## Exercise
From the first line to the last, please print the entries exactly, omitting pictures.

(Extracted data entries)

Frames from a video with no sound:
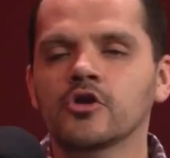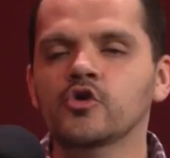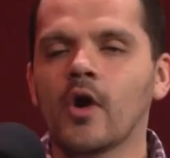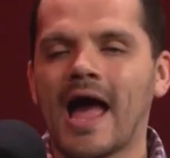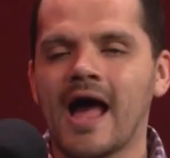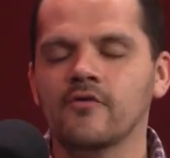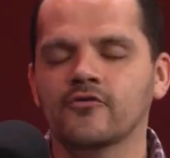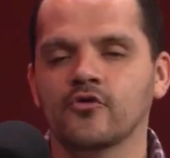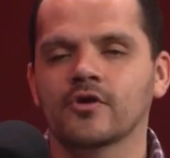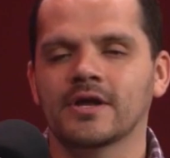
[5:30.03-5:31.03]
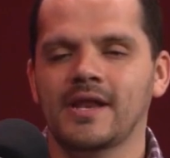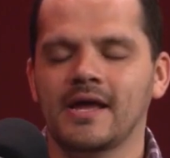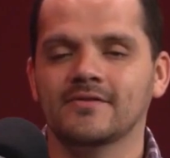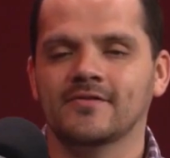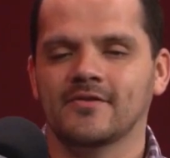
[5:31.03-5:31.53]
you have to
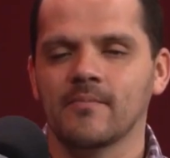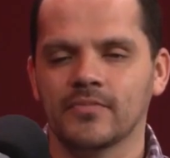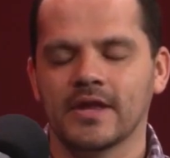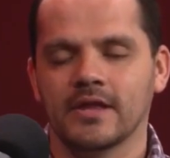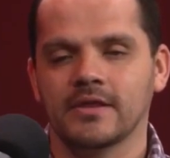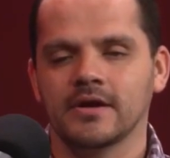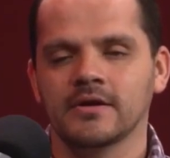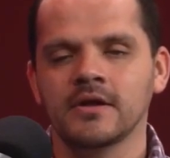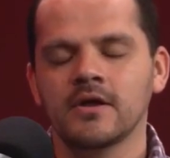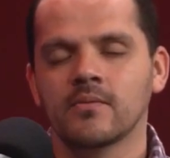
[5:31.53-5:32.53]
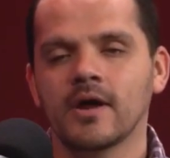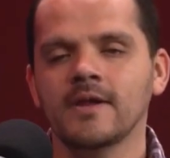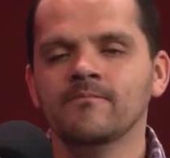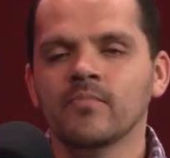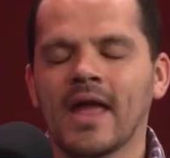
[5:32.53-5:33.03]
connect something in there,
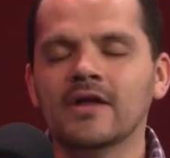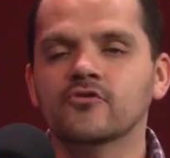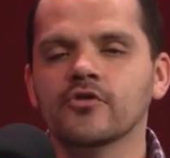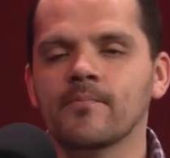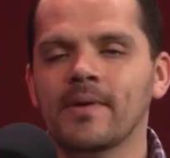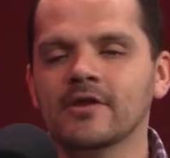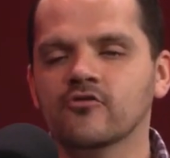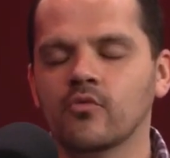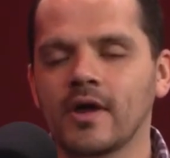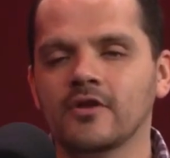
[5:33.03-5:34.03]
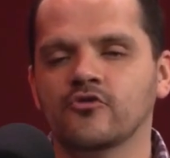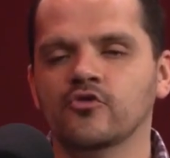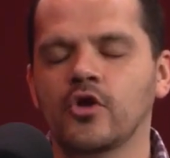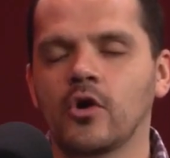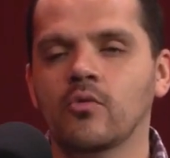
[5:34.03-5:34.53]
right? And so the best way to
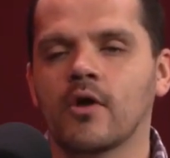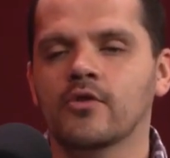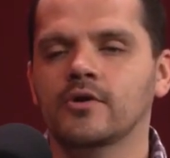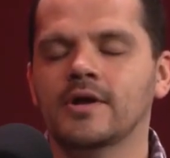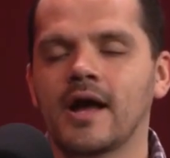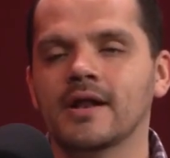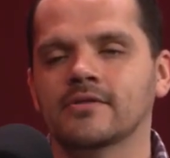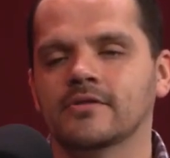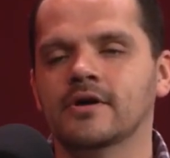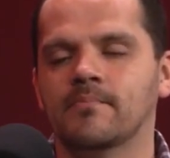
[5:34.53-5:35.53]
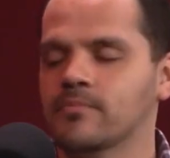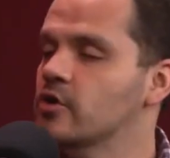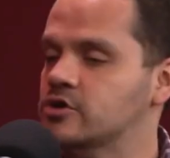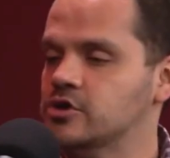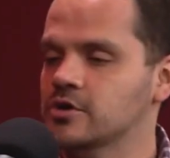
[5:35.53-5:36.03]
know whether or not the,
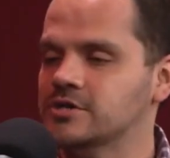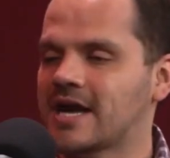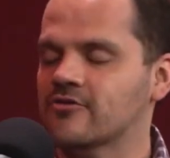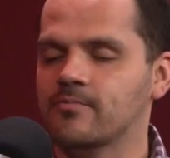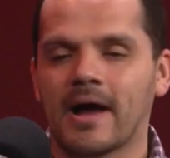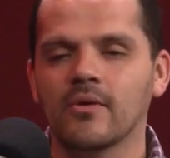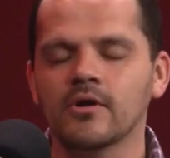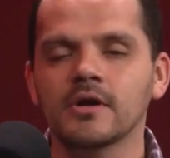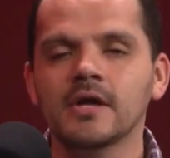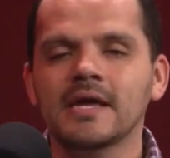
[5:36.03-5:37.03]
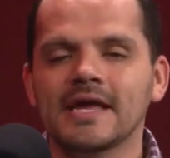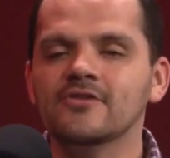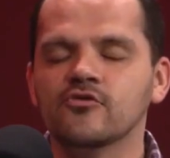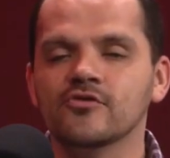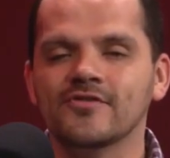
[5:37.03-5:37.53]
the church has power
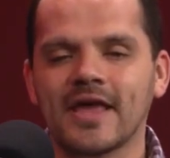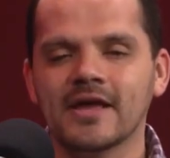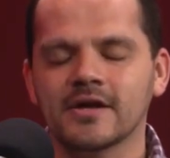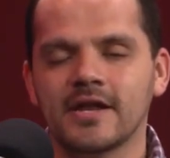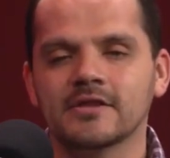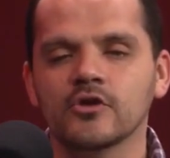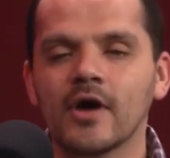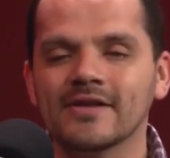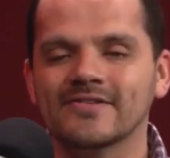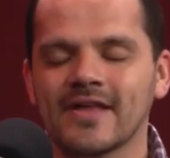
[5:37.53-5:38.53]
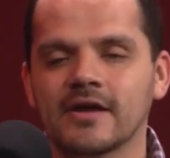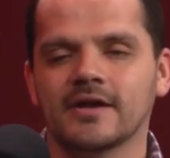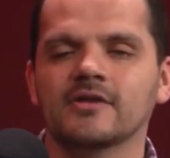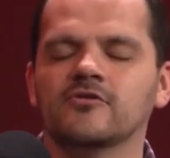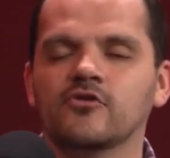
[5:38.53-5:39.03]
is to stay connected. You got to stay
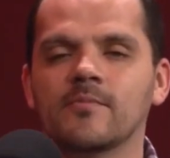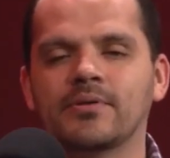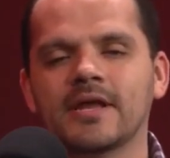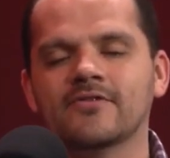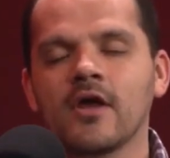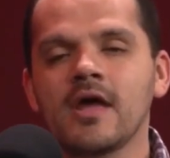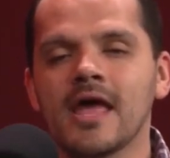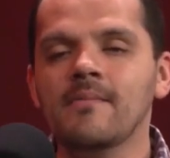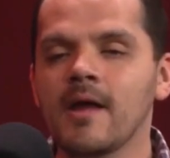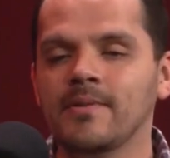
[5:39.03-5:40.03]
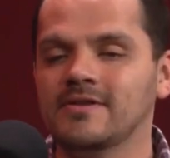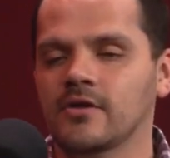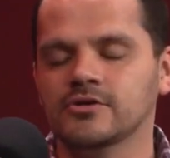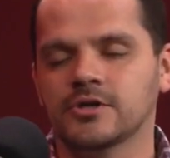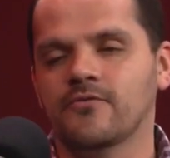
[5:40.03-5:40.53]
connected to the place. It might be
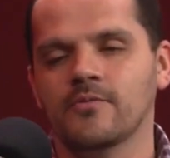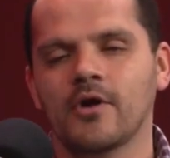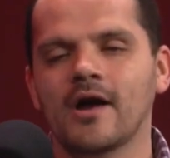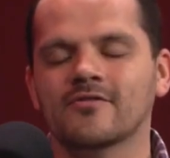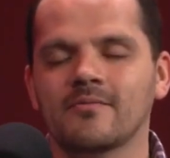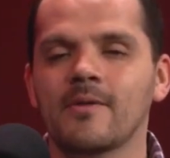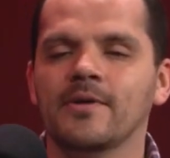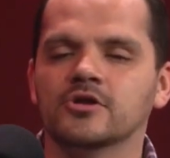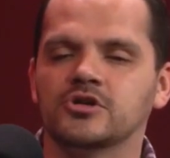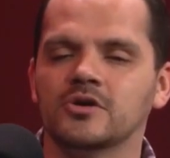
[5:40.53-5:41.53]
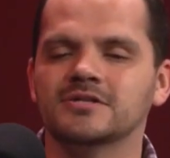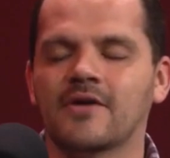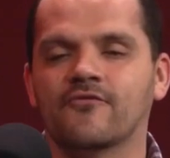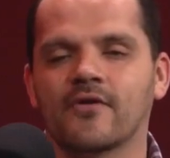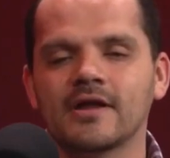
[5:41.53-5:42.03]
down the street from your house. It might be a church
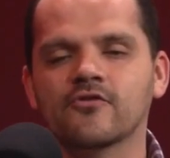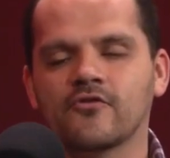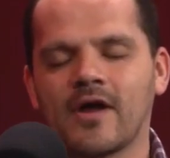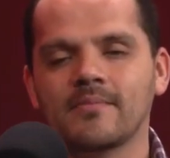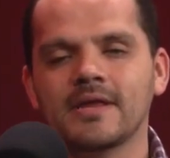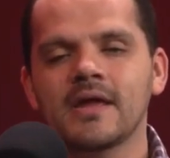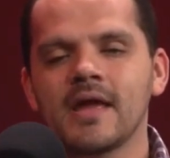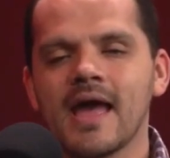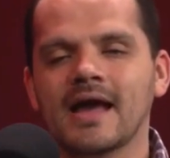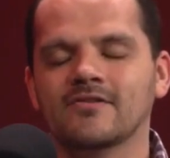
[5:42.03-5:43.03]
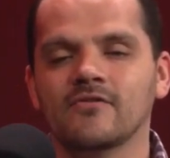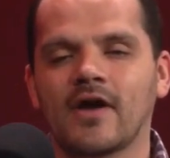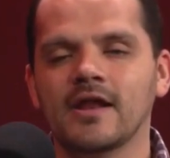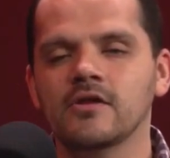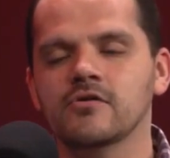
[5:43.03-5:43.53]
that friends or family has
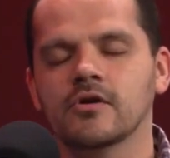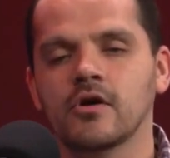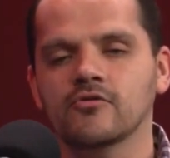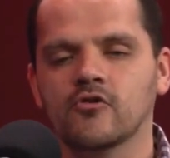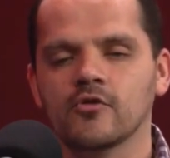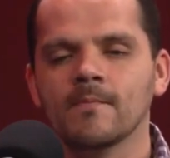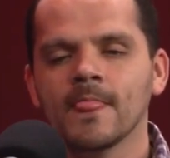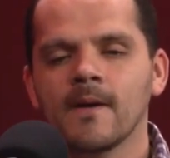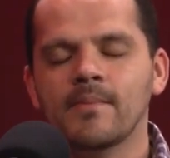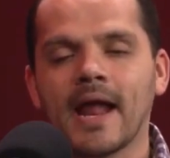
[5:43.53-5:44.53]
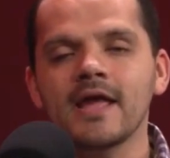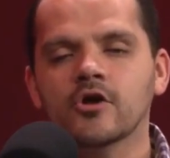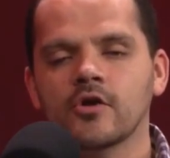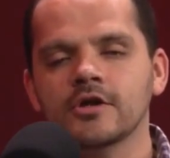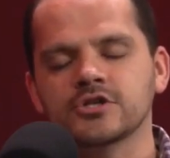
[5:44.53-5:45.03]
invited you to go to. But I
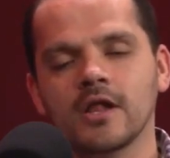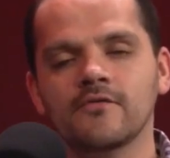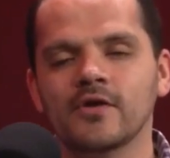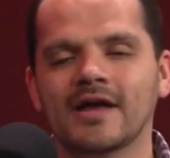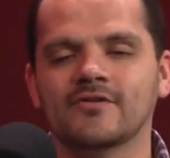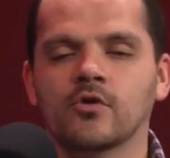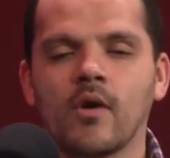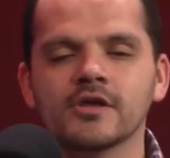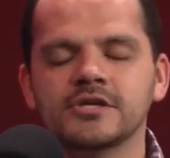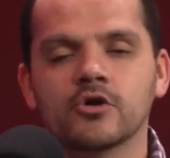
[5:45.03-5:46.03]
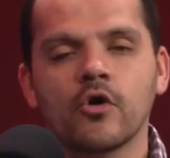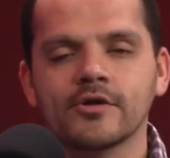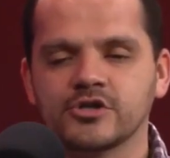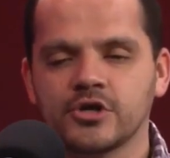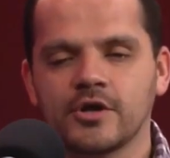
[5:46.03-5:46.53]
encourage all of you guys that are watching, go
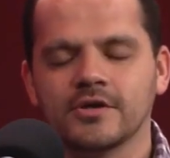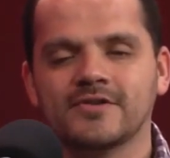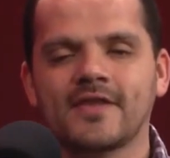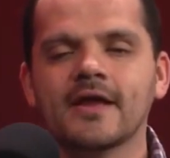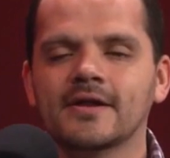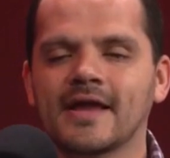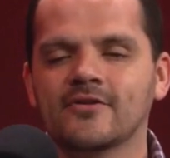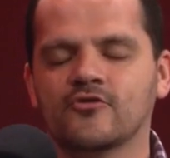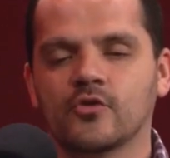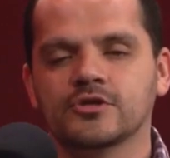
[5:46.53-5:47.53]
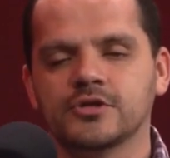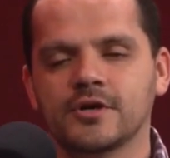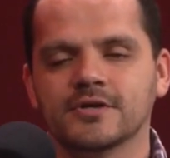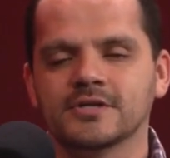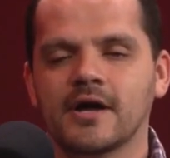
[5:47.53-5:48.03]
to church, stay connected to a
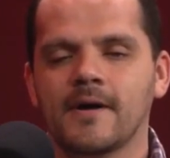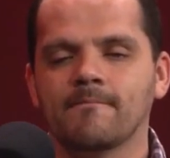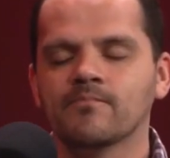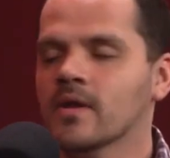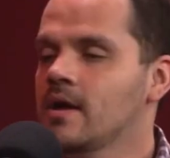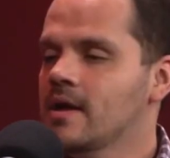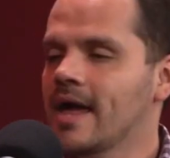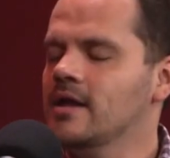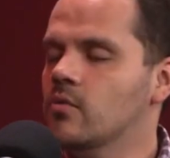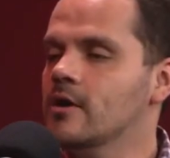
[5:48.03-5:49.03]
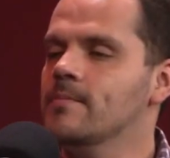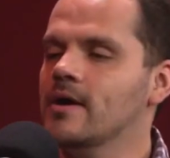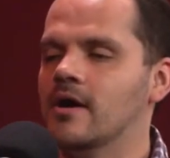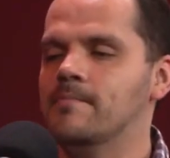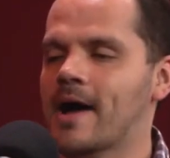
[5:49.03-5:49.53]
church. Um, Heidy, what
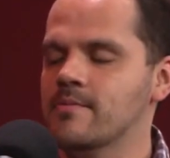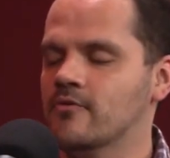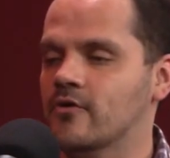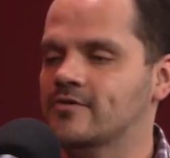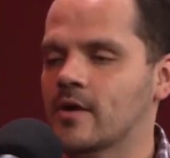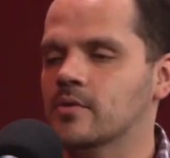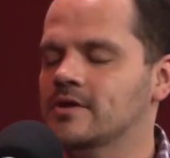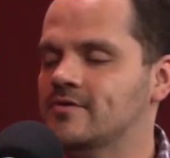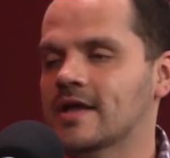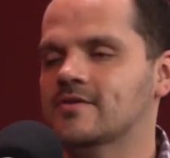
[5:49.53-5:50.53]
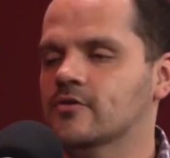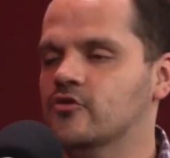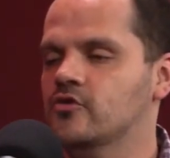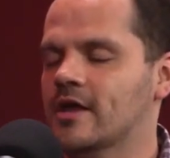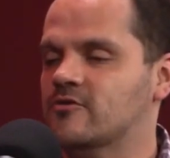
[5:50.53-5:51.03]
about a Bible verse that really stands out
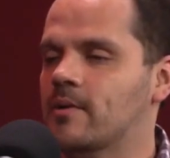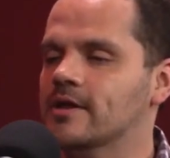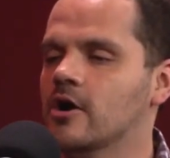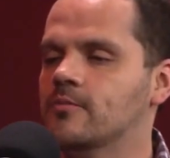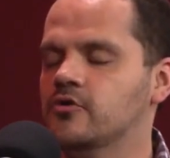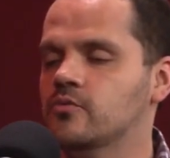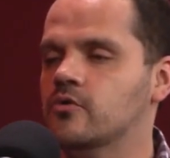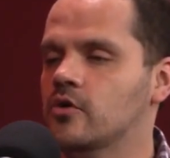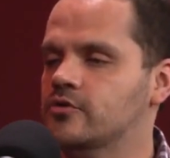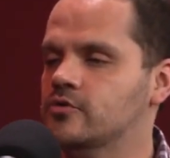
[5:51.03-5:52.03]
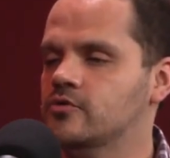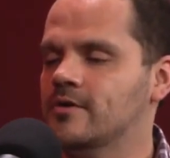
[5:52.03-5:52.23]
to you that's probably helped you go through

## Response area
Frames from a video with no sound:
[5:30.03-5:31.03]
[5:31.03-5:31.53]
you have to
[5:31.53-5:32.53]
[5:32.53-5:33.03]
connect something in there,
[5:33.03-5:34.03]
[5:34.03-5:34.53]
right? And so the best way to
[5:34.53-5:35.53]
[5:35.53-5:36.03]
know whether or not the,
[5:36.03-5:37.03]
[5:37.03-5:37.53]
the church has power
[5:37.53-5:38.53]
[5:38.53-5:39.03]
is to stay connected. You got to stay
[5:39.03-5:40.03]
[5:40.03-5:40.53]
connected to the place. It might be
[5:40.53-5:41.53]
[5:41.53-5:42.03]
down the street from your house. It might be a church
[5:42.03-5:43.03]
[5:43.03-5:43.53]
that friends or family has
[5:43.53-5:44.53]
[5:44.53-5:45.03]
invited you to go to. But I
[5:45.03-5:46.03]
[5:46.03-5:46.53]
encourage all of you guys that are watching, go
[5:46.53-5:47.53]
[5:47.53-5:48.03]
to church, stay connected to a
[5:48.03-5:49.03]
[5:49.03-5:49.53]
church. Um, Heidy, what
[5:49.53-5:50.53]
[5:50.53-5:51.03]
about a Bible verse that really stands out
[5:51.03-5:52.03]
[5:52.03-5:52.23]
to you that's probably helped you go through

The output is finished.